EXERCISE BRIEF => Although the data below contains pictures, output only the lines between those holding "Frames from a" and "Verbatim transcript: but", inclusive, exactly and without those pictures.

Start of MATERIAL SHOWN

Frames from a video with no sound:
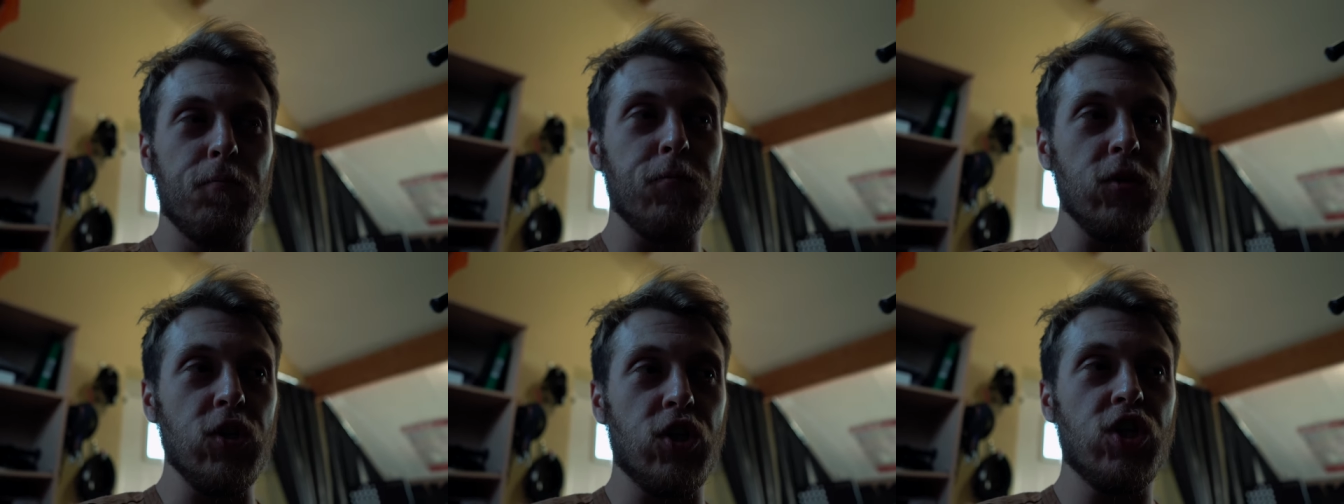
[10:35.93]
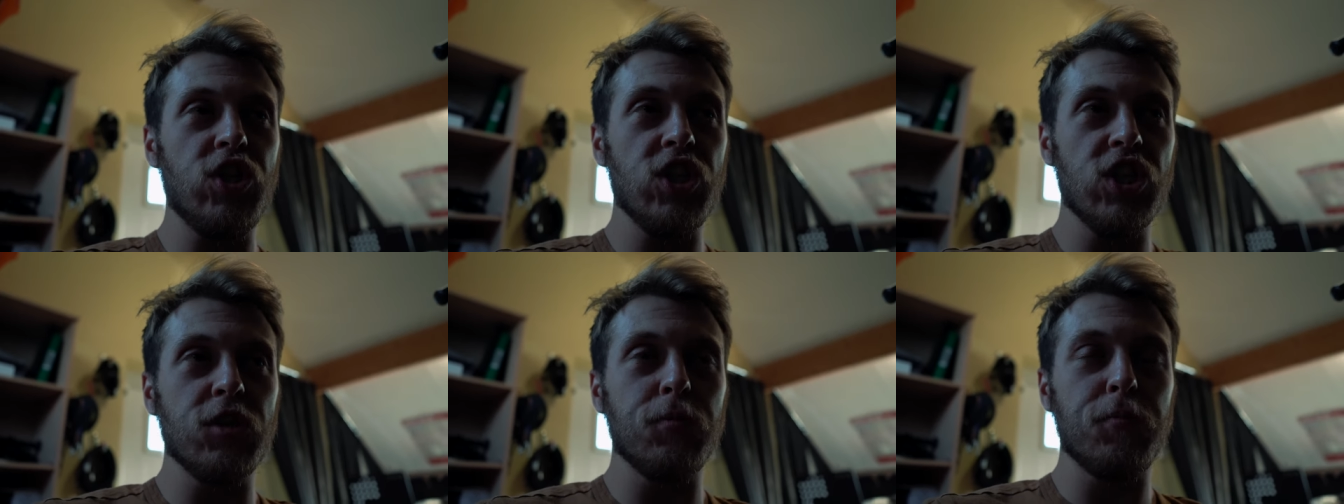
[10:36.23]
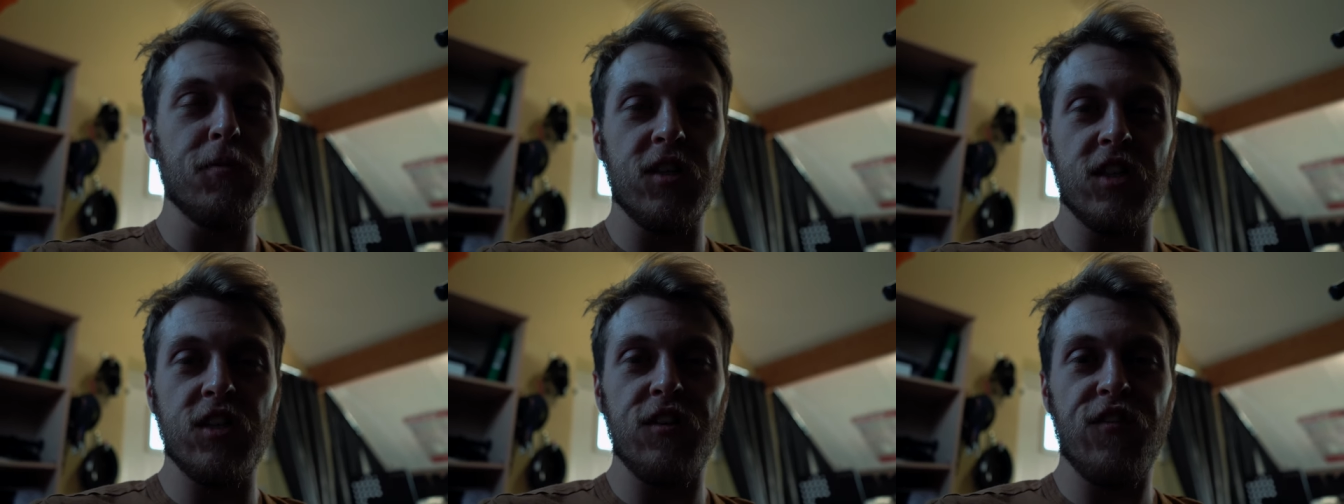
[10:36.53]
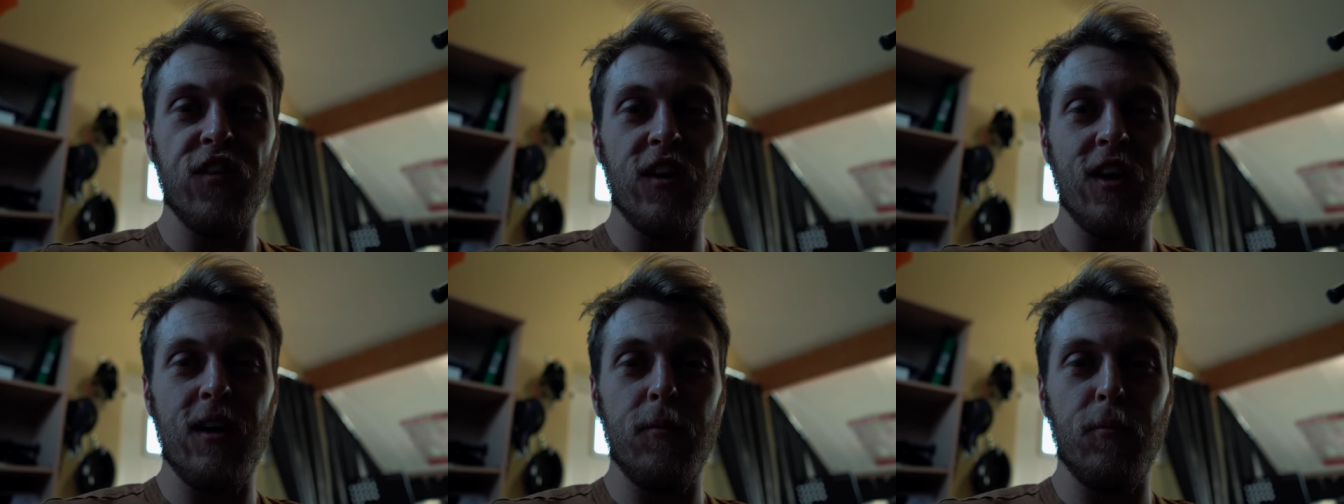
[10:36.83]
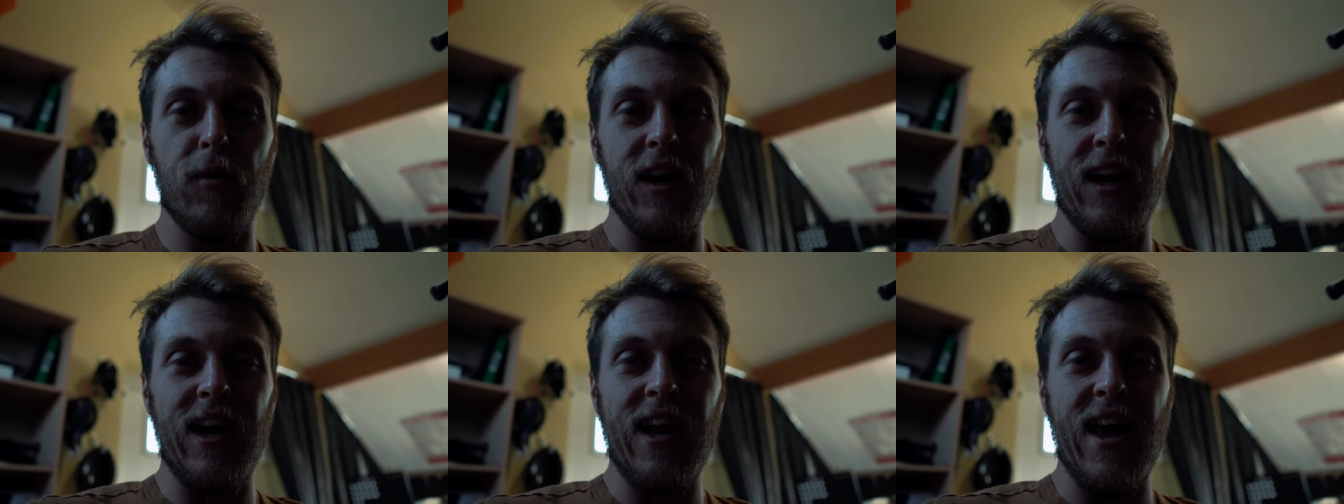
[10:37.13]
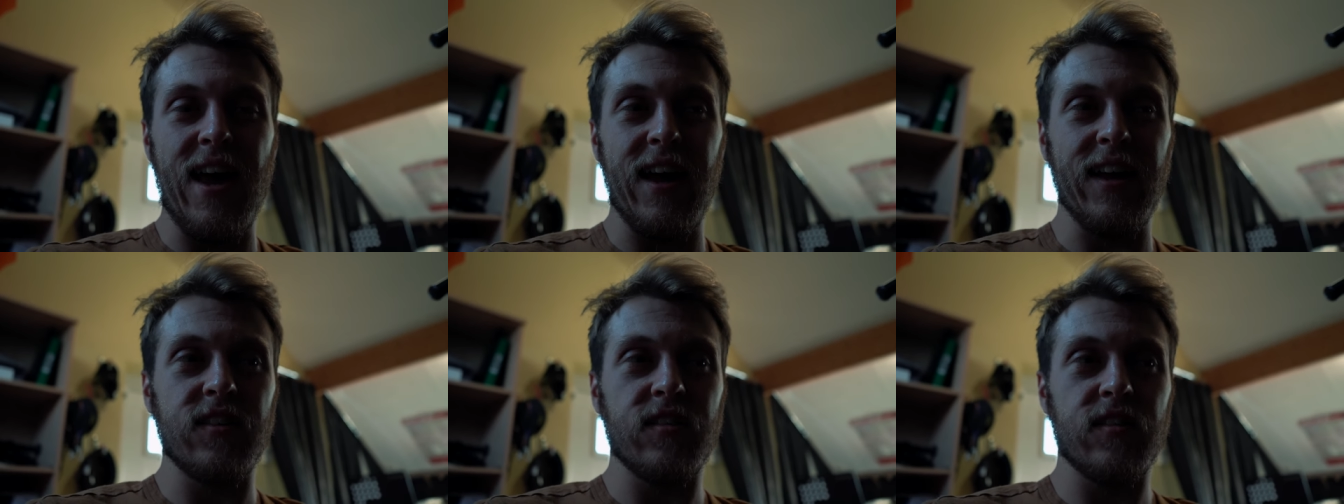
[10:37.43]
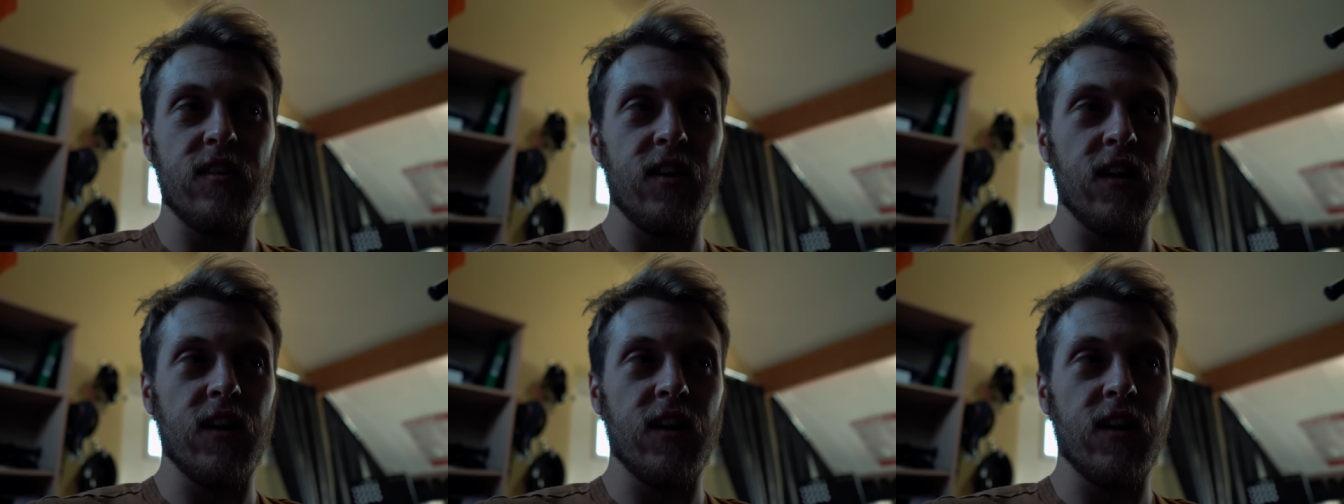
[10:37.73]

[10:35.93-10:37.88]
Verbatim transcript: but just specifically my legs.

End of MATERIAL SHOWN
Start of MATERIAL SHOWN

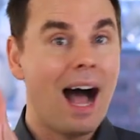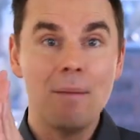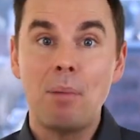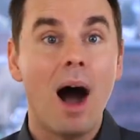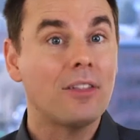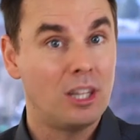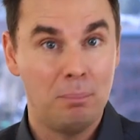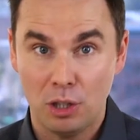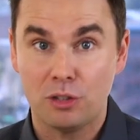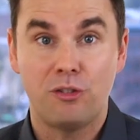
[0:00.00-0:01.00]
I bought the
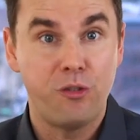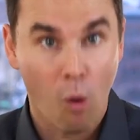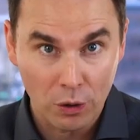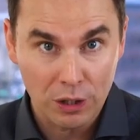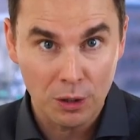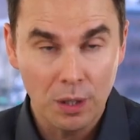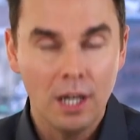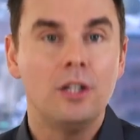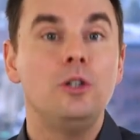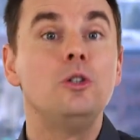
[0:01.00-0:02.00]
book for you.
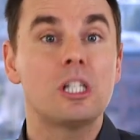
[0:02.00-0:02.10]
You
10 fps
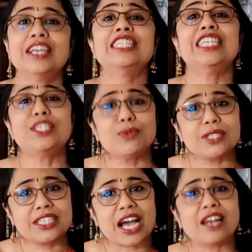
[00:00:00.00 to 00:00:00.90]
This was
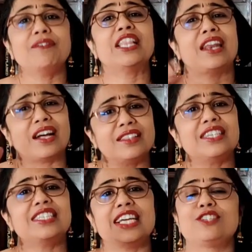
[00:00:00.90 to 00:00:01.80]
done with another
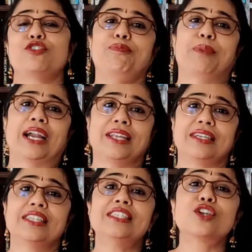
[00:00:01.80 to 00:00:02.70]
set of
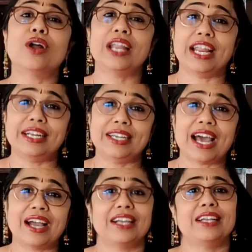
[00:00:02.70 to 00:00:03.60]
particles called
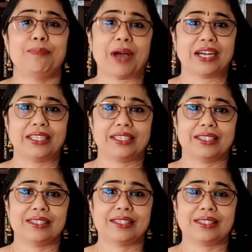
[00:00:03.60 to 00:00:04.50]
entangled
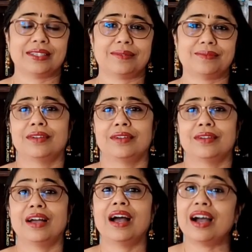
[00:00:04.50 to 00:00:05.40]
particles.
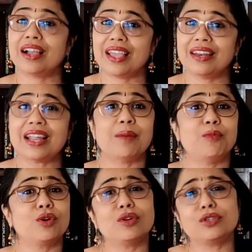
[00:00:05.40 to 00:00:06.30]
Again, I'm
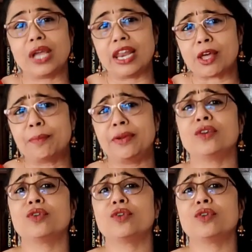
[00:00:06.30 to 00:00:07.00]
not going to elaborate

End of MATERIAL SHOWN
Start of MATERIAL SHOWN

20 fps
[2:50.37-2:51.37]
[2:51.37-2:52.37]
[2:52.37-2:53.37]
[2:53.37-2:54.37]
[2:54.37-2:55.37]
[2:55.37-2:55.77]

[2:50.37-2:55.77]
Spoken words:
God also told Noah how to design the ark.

End of MATERIAL SHOWN

PROBLEM SOLUTION =>
Frames from a video with no sound:
[10:35.93]
[10:36.23]
[10:36.53]
[10:36.83]
[10:37.13]
[10:37.43]
[10:37.73]

[10:35.93-10:37.88]
Verbatim transcript: but just specifically my legs.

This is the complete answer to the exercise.